INFORMATION Start Marker

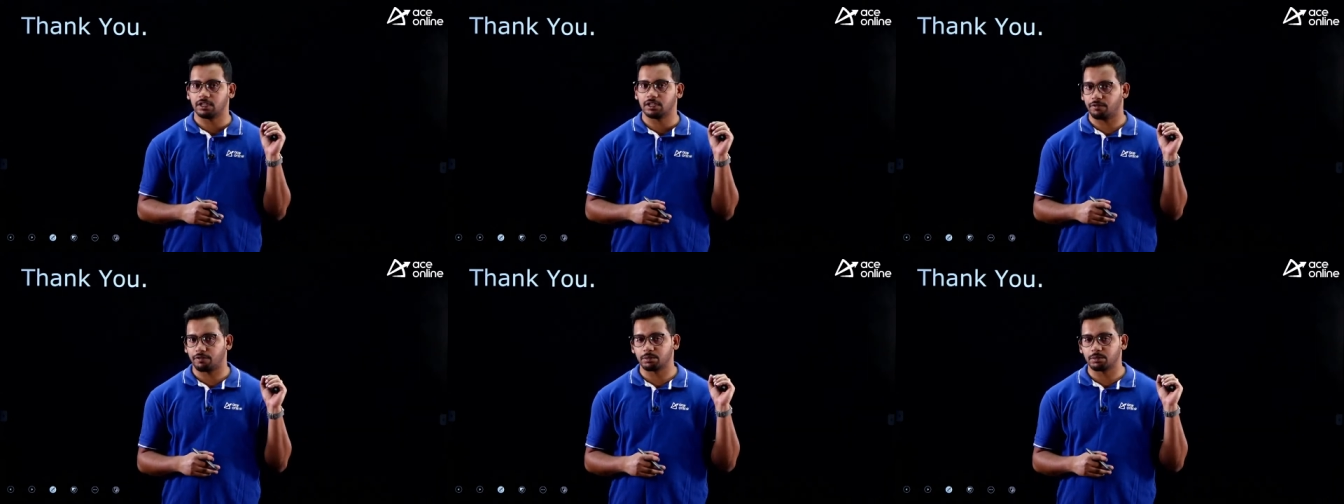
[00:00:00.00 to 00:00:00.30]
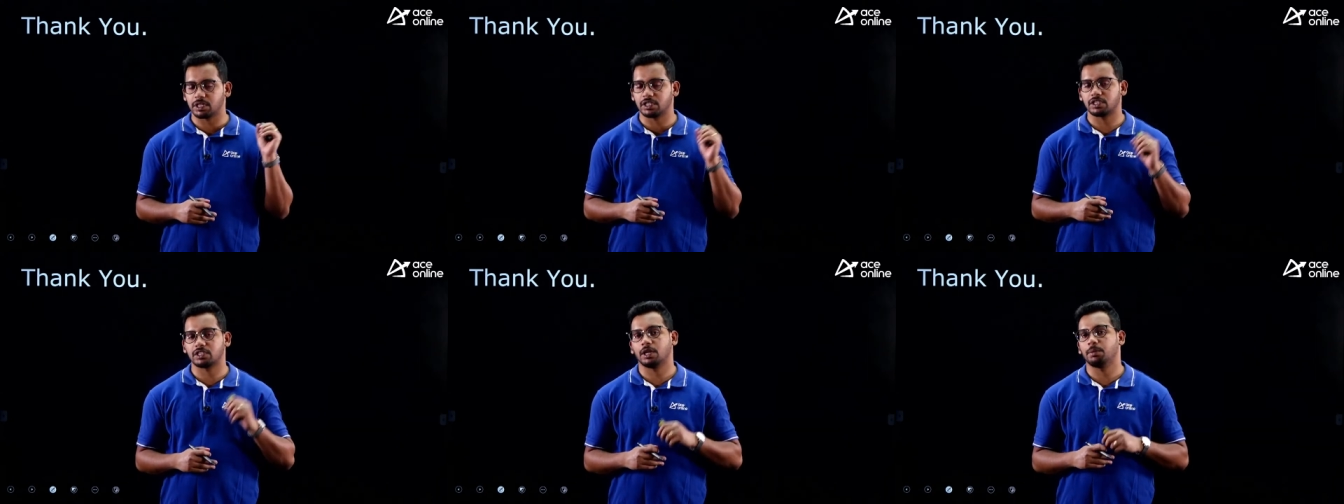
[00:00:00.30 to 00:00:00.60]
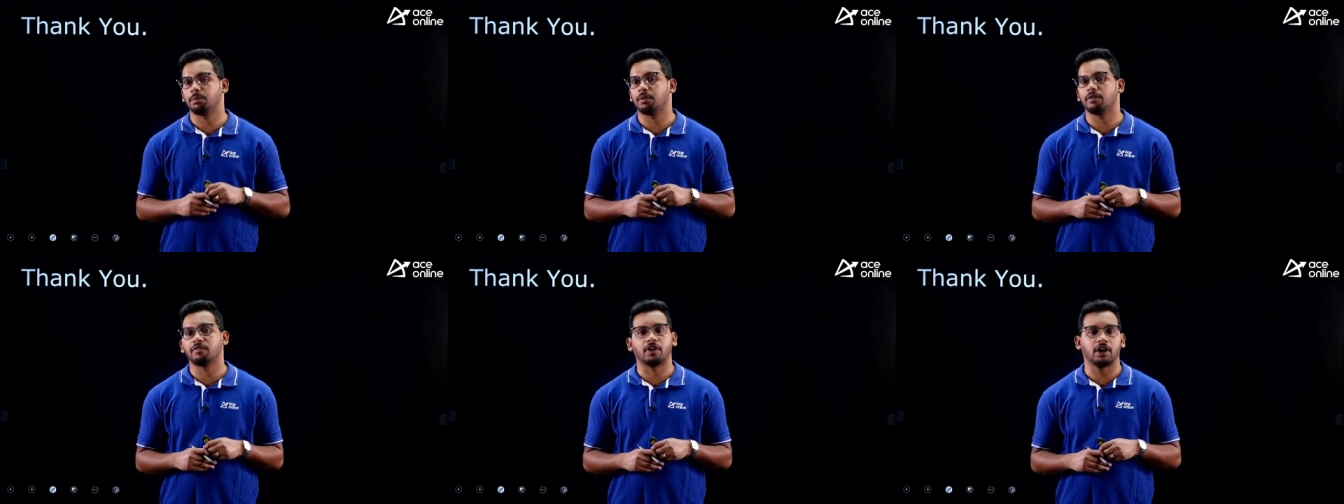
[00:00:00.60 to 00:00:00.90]
from such
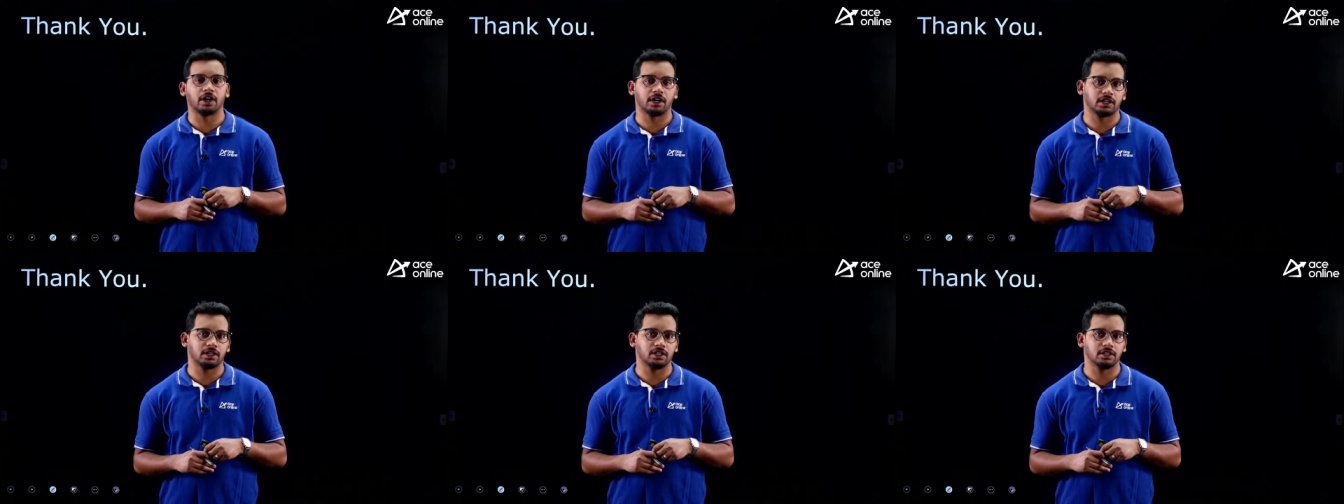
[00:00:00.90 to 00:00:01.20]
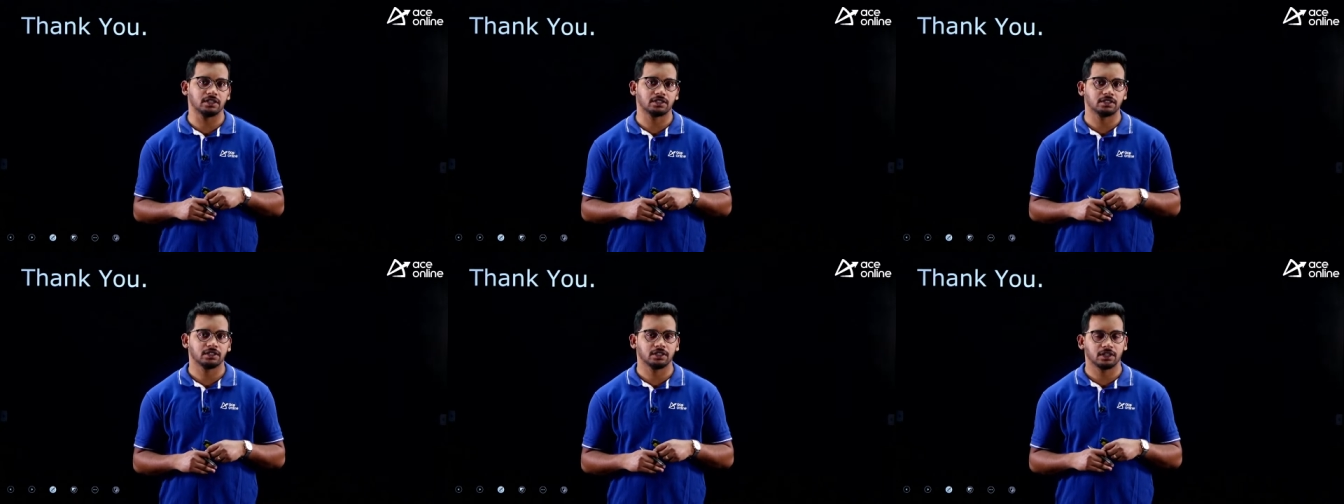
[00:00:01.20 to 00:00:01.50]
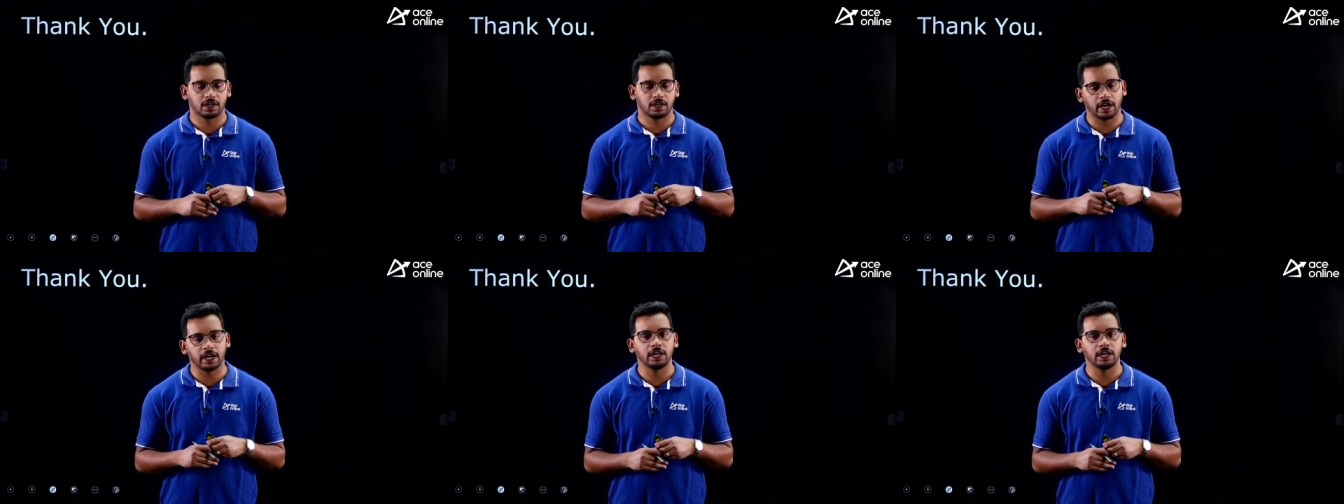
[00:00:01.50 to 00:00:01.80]
type of articles,
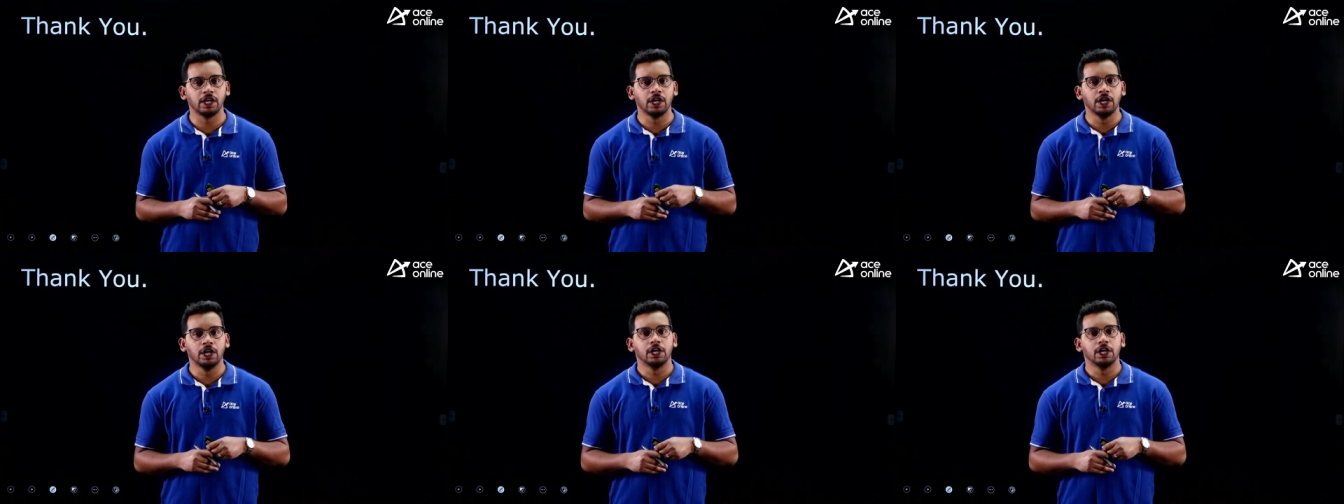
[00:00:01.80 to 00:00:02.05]
right.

INFORMATION End Marker

Would you give the records again exactly, dropping the pictures?

> **SOLUTION FOR THIS TASK**:
[00:00:00.00 to 00:00:00.30]
[00:00:00.30 to 00:00:00.60]
[00:00:00.60 to 00:00:00.90]
from such
[00:00:00.90 to 00:00:01.20]
[00:00:01.20 to 00:00:01.50]
[00:00:01.50 to 00:00:01.80]
type of articles,
[00:00:01.80 to 00:00:02.05]
right.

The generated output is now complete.